Но вдруг случилось необъяснимое. Как писал Андрей Дельвиг: «В половине октября тесть объявил мне, что он раздумал отдавать жене моей наилучшую часть своего имения и заменяет ее другой частью», успокаивая тем, что эта часть имения будет приносить столько же дохода, что и было обещано раньше.
 
С этого момента между стариком Левашовым и Дельвигами произошёл разлад в отношениях, и молодые, быстро собравшись, уехали в Москву. Перед Андреем Дельвигом снова встал вопрос трудоустройства. В ноябре 1839 года он был назначен помощником начальника работ в Москве от Ведомства путей сообщения, и занялся производством работ по водоснабжению Воспитательного дома.

А в  марте  1840 года  на причитающуюся Дельвигам долю в Макарьевских имениях  были оформлены все бумаги.

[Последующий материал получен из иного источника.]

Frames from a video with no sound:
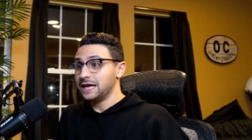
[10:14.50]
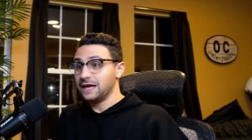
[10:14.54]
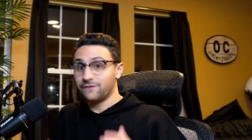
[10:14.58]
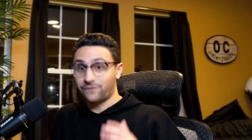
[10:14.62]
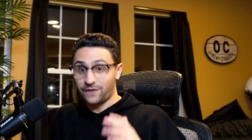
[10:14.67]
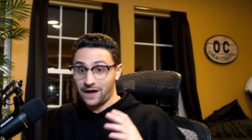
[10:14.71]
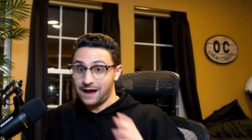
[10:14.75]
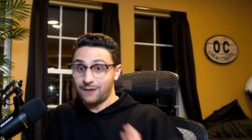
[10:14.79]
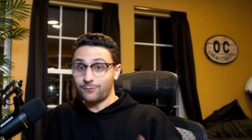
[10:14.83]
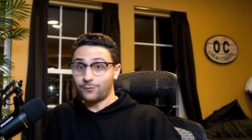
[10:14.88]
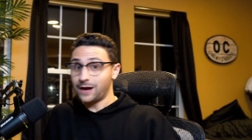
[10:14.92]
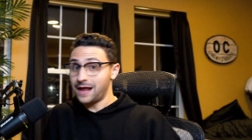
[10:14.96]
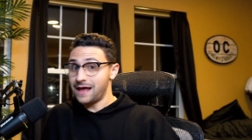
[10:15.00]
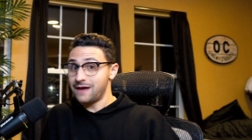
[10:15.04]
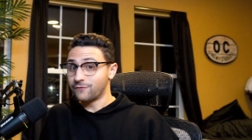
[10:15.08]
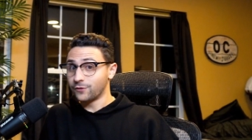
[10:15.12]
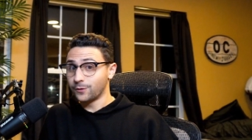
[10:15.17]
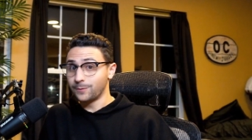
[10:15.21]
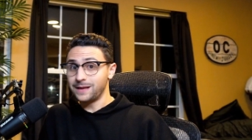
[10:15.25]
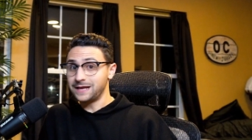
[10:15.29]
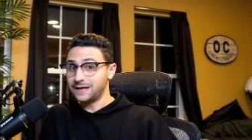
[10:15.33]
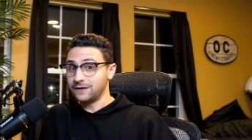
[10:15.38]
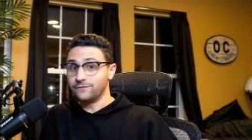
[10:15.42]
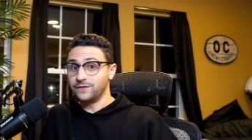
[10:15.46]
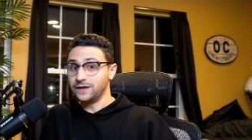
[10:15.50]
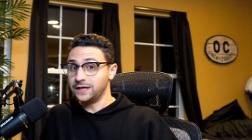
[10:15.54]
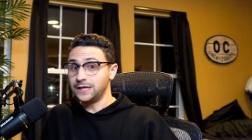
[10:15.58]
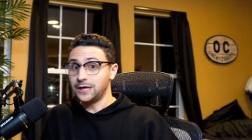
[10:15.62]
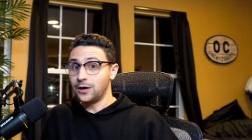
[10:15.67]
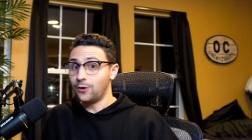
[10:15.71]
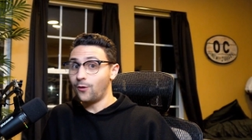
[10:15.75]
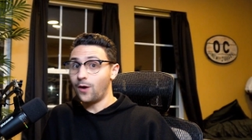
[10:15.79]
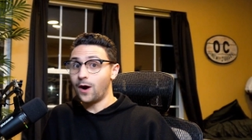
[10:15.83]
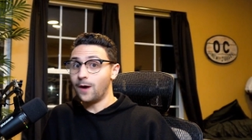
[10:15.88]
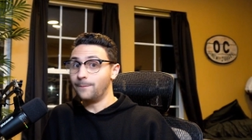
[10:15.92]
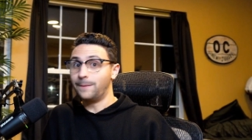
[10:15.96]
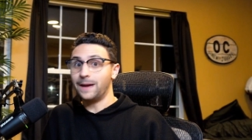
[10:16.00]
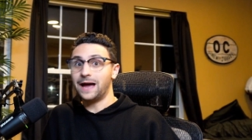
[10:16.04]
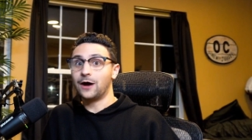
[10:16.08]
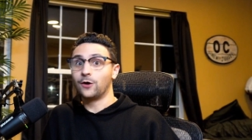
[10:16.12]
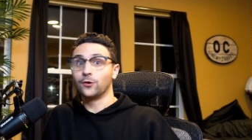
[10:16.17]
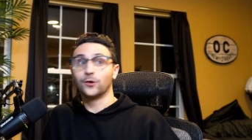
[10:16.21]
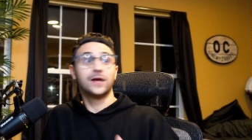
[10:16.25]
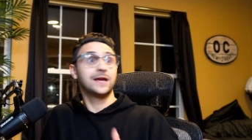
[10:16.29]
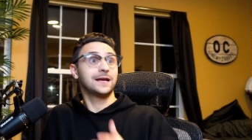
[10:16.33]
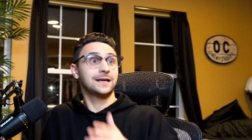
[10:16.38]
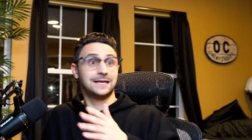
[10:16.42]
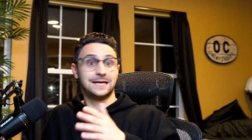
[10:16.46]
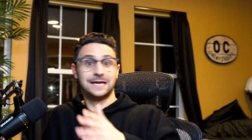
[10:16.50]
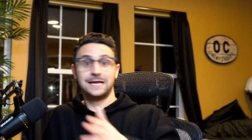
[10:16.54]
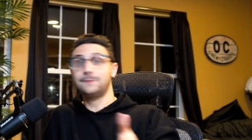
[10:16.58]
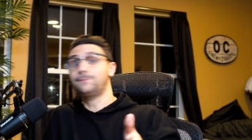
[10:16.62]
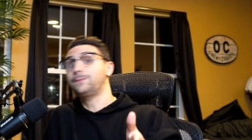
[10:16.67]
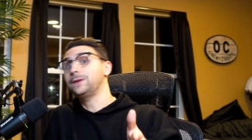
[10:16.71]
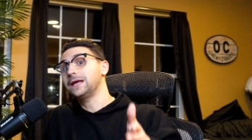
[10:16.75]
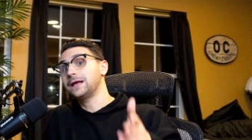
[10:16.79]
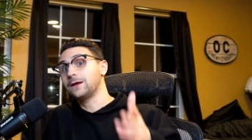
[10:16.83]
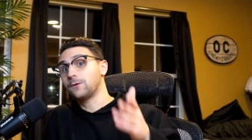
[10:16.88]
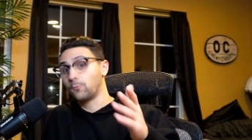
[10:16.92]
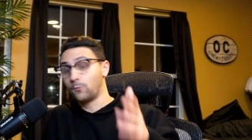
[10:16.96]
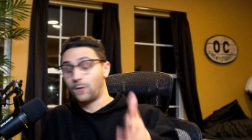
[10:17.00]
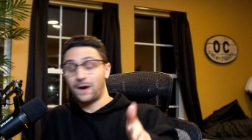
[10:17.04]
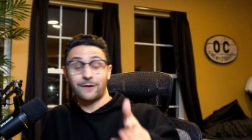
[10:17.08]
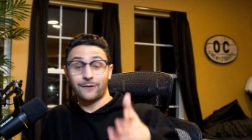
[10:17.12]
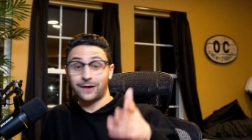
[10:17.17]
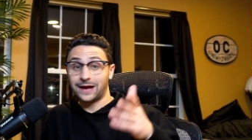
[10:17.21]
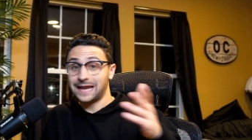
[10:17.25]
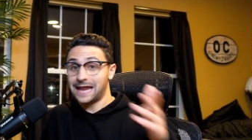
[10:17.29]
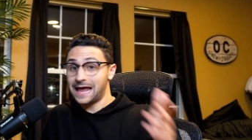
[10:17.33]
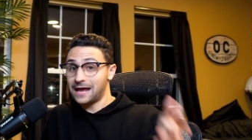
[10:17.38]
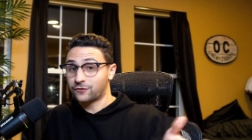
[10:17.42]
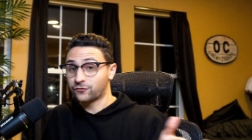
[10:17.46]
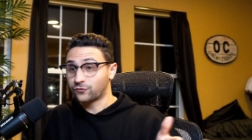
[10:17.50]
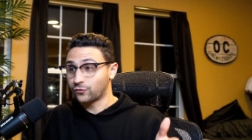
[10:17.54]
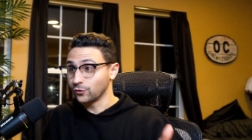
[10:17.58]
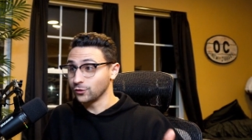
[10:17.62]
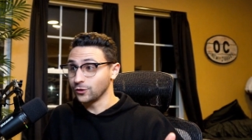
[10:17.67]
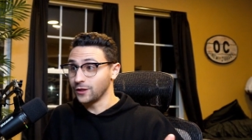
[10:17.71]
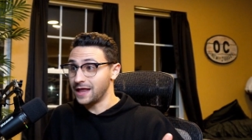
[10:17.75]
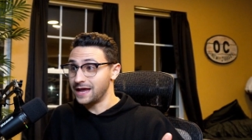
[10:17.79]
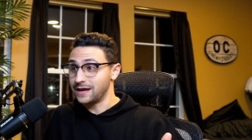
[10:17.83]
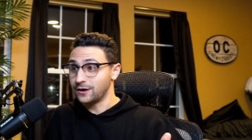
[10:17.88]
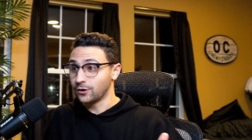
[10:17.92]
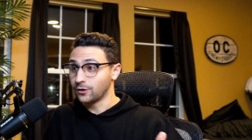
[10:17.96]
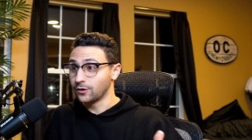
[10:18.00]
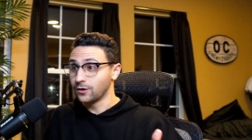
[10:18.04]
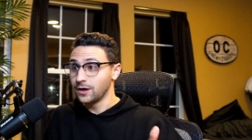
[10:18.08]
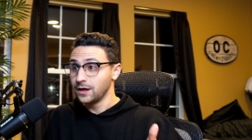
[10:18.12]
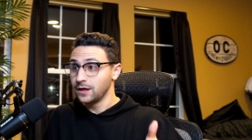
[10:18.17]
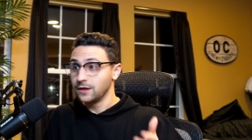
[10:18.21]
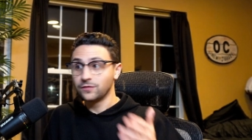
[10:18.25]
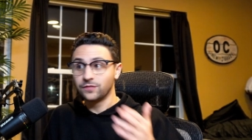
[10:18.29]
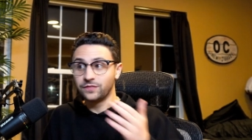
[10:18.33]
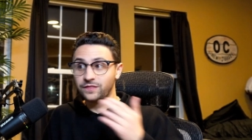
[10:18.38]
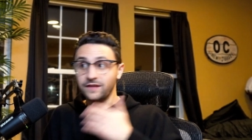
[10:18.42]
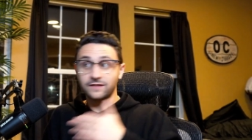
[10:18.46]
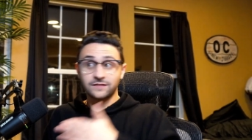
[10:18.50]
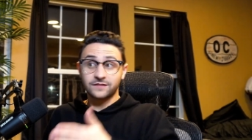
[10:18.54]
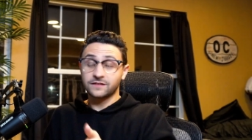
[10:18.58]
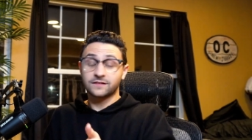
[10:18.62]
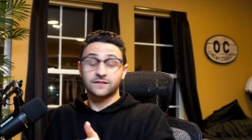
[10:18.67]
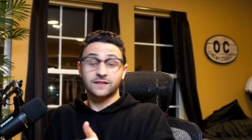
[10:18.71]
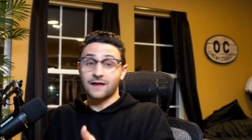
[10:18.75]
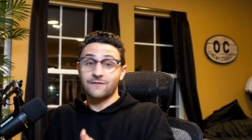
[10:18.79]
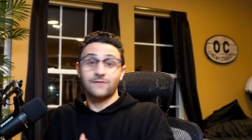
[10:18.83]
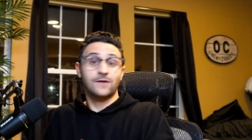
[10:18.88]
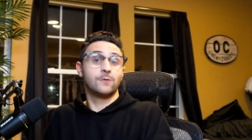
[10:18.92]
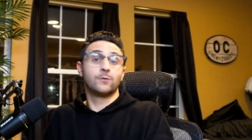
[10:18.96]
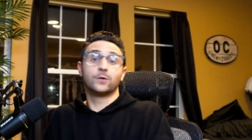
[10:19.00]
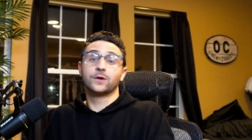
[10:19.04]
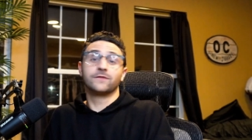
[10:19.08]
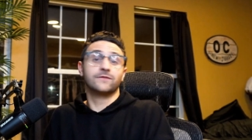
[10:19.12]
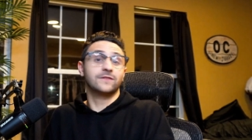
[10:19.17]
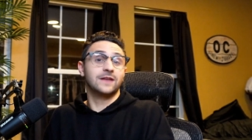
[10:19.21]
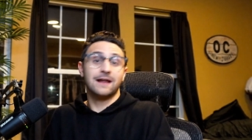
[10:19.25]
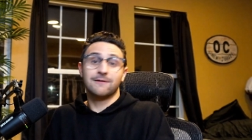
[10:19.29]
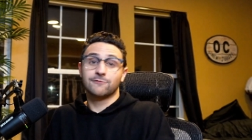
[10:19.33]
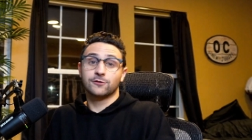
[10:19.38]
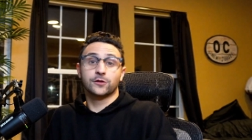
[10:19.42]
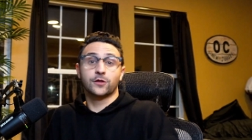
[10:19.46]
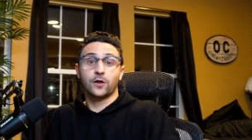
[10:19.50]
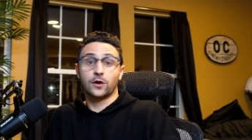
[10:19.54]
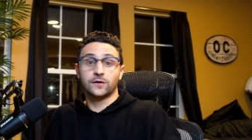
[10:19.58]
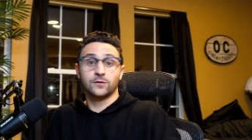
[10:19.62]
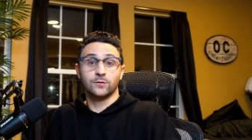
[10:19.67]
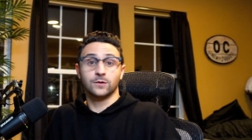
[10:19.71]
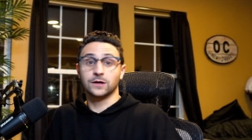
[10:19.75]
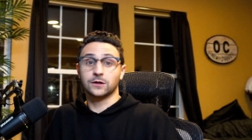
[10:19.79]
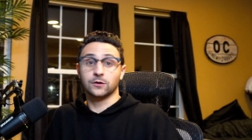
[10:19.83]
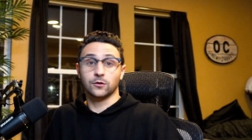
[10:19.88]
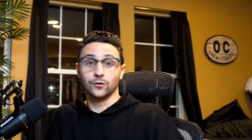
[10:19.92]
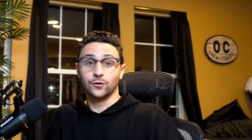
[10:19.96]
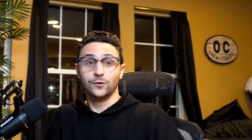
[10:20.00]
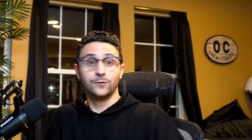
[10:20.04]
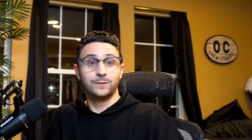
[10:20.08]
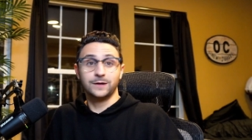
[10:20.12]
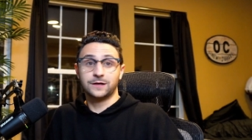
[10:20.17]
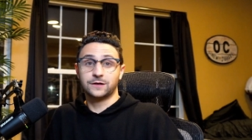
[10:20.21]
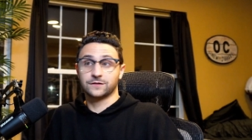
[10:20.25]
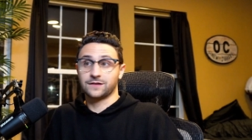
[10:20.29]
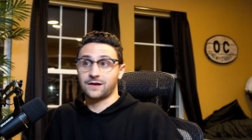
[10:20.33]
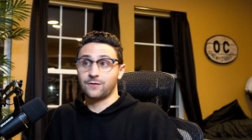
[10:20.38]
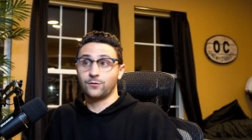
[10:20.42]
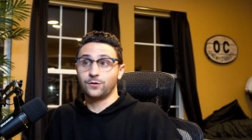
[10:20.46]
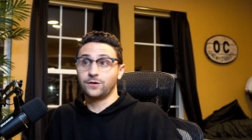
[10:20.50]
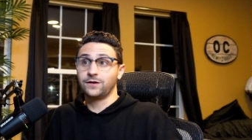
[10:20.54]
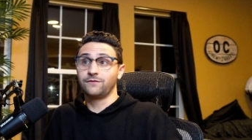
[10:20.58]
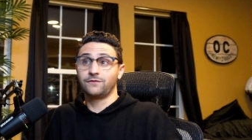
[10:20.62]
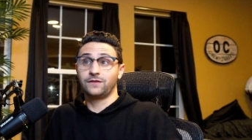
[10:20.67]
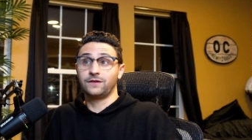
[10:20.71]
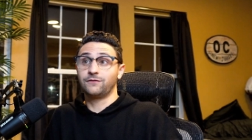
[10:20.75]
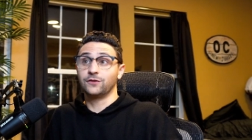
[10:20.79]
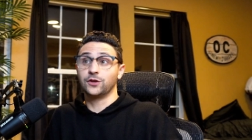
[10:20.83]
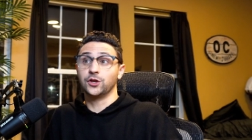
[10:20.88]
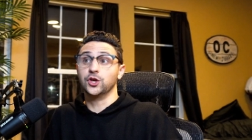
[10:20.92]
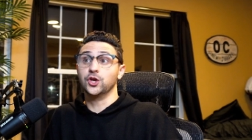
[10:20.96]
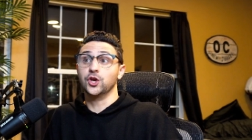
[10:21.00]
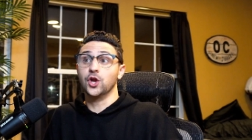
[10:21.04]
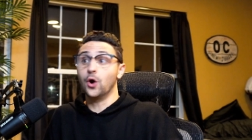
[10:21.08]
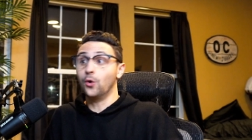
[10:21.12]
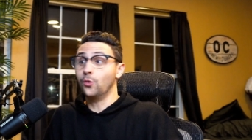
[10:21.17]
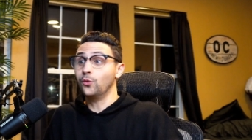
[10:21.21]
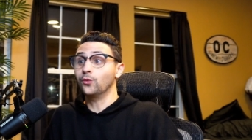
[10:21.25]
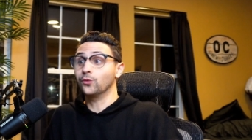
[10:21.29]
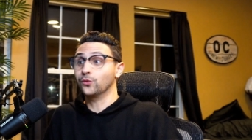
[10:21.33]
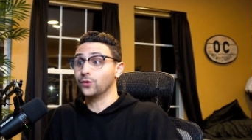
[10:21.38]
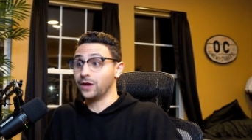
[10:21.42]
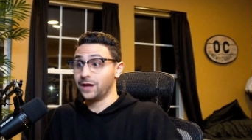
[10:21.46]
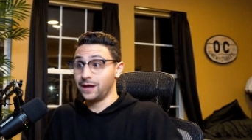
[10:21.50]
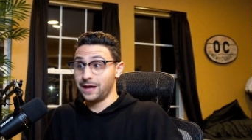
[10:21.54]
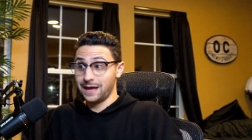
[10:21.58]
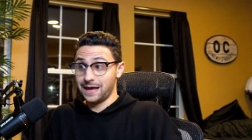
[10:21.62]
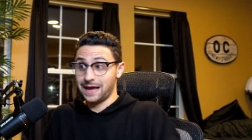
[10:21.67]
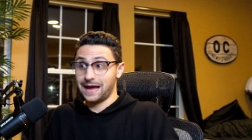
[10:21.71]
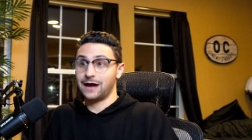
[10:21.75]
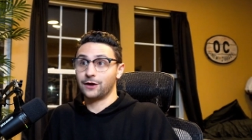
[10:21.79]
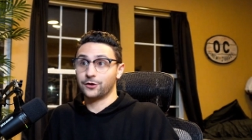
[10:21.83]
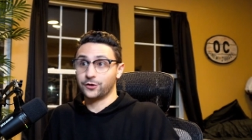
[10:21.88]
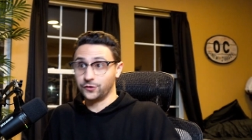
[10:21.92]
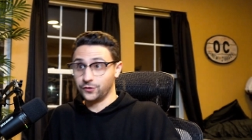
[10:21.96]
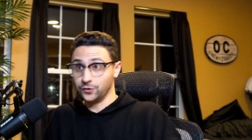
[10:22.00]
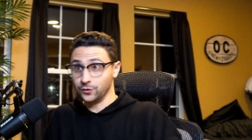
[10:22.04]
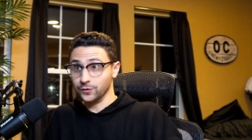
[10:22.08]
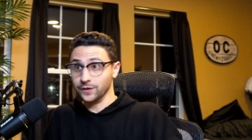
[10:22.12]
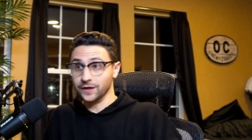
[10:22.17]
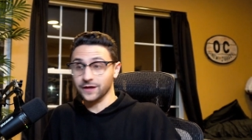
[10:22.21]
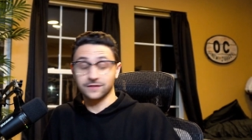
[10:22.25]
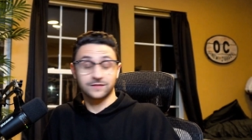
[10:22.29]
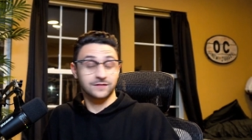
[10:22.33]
I were to ever make a video about wearing an extra layer, this is stuff I would have never thought to include because I wouldn't have even known how to do this.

По ним новым помещикам причиталось 16 тыс. десятин земли  и 1067 душ крестьян мужского пола. Но богатства это не сулило. Указанная часть имения вот уже полтора года, как была заложена Н.В. Левашовым в сохранной казне, и за полтора года скопились недоимки и проценты по ним. Андрею Ивановичу теперь предстояло зарабатывать инженерным трудом, и отдавать долги.

*

Примечания:

(1)В настоящее время храм Казанской иконы Божией Матери находится на реставрации.

(2)Кержаками в Сибири называли всех старообрядцев.

(3)На 1 июня 2025 года численность населения села Богородское составляет 631 человек.

(4)Быт крестьян Новгородщины подробно описывали многие помещики в своих воспоминаниях, в числе которых барон А.И. Дельвиг, А.И. Герцен, граф Н.С. Толстой, декабрист И.Д. Якушкин и др.